BMI1をトランスフェクトした不死化喉頭上皮細胞の確立

原発性喉頭上皮細胞は、喉頭障害と声障害のメカニズムを探るために不可欠です。ただし、寿命が限られているため、勉強して適用することは困難です。この研究の目的は、喉頭疾患と音声疾患の病因に関する包括的な研究のために、安定した信頼できるin vitroモデルを開発することでした。PLVTHM-BMI1プラスミドを構築し、レンチウイルス感染により原発性喉頭上皮細胞を不死化するために使用されました。BMI1、ヒトテロメラーゼ逆転写酵素（HTERT）、p53、およびPRB経路タンパク質の発現は、ウエスタンブロッティングによって検出されました。不死化細胞株の機能特性は、細胞老化β-ガラクトシダーゼ染色、5-エチニル-2'-デオキシウリジン細胞増殖テスト、およびフローサイトメトリーによって検証されました。BMIをヒト下栄養（HSG）細胞とヒト心室（HV）細胞に導入しました。ヒトの不死化亜栄養水準地下BMI1（HSG-BMI1）細胞株とヒト不死化心室BMI1（HV-BMI1）細胞株の両方が正常な上皮形態を維持し、20を超える培養継代後にうまく分割されました。これらの細胞でBMI1が過剰発現すると、ヒトテロメラーゼ逆転写酵素（HTERT）の発現が増加し、P16およびP21は減少しました。BMI1を介した不死化に続いて、細胞の老化は大幅に減少し、細胞増殖が加速しました。ヌードマウスのHSG、HV、またはHSG-BMI1、およびHV-BMI1細胞については、腫瘍形成は観察されませんでした。層状扁平上皮と柱状細胞が支配するHV-BMI1細胞が支配するHSG-BMI1細胞が確立されました。新しい細胞株は、喉頭疾患と声の病気の病原性メカニズムの研究の基礎を築きます。

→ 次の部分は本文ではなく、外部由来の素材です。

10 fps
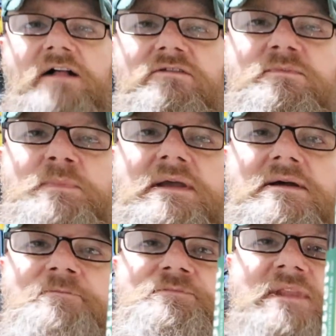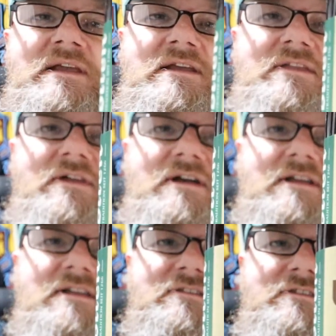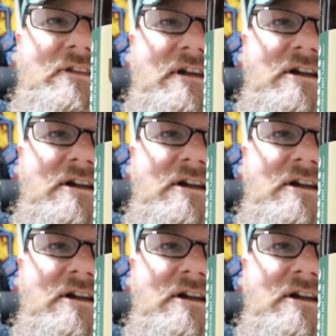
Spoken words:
Alt beer. There is the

Primary laryngeal epithelial cells are essential to exploring the mechanisms of laryngeal and voice disorders; however, they are difficult to study and apply because of their limited life span. The purpose of this study was to develop a stable and reliable in vitro model for the comprehensive study of the pathogenesis of laryngeal and voice diseases. The pLVTHM-Bmi1 plasmid was constructed and used to immortalize primary laryngeal epithelial cells by lentiviral infection. The expressions of Bmi1, human telomerase reverse transcriptase (hTERT), p53, and pRB pathway proteins were detected by western blotting. Functional characteristics of the immortalized cell lines were verified by cell senescence β-galactosidase staining, 5-ethynyl-2'-deoxyuridine cell proliferation test, and flow cytometry. We successfully introduced Bmi into human subglottic (hSG) cells and human ventricle (hV) cells. Both the human immortalized subglottic Bmi1 (hSG-Bmi1) cell line and the human immortalized ventricle Bmi1 (hV-Bmi1) cell line maintained normal epithelial morphology and divided successfully after more than 20 culture passages. As Bmi1 was overexpressed in these cells, the expression of human telomerase reverse transcriptase (hTERT) and phosphorylated Rb increased while p16 and p21 decreased. Following Bmi1-mediated immortalization, cell senescence decreased significantly, and cell proliferation was accelerated. Tumor formation was not observed for hSG, hV, or hSG-Bmi1, and hV-Bmi1 cells in nude mice. hSG-Bmi1 cells dominated by stratified squamous epithelium and hV-Bmi1 cells dominated by columnar cells were established. The new cell lines lay a foundation for the study of the pathogenic mechanisms of laryngeal and voice diseases.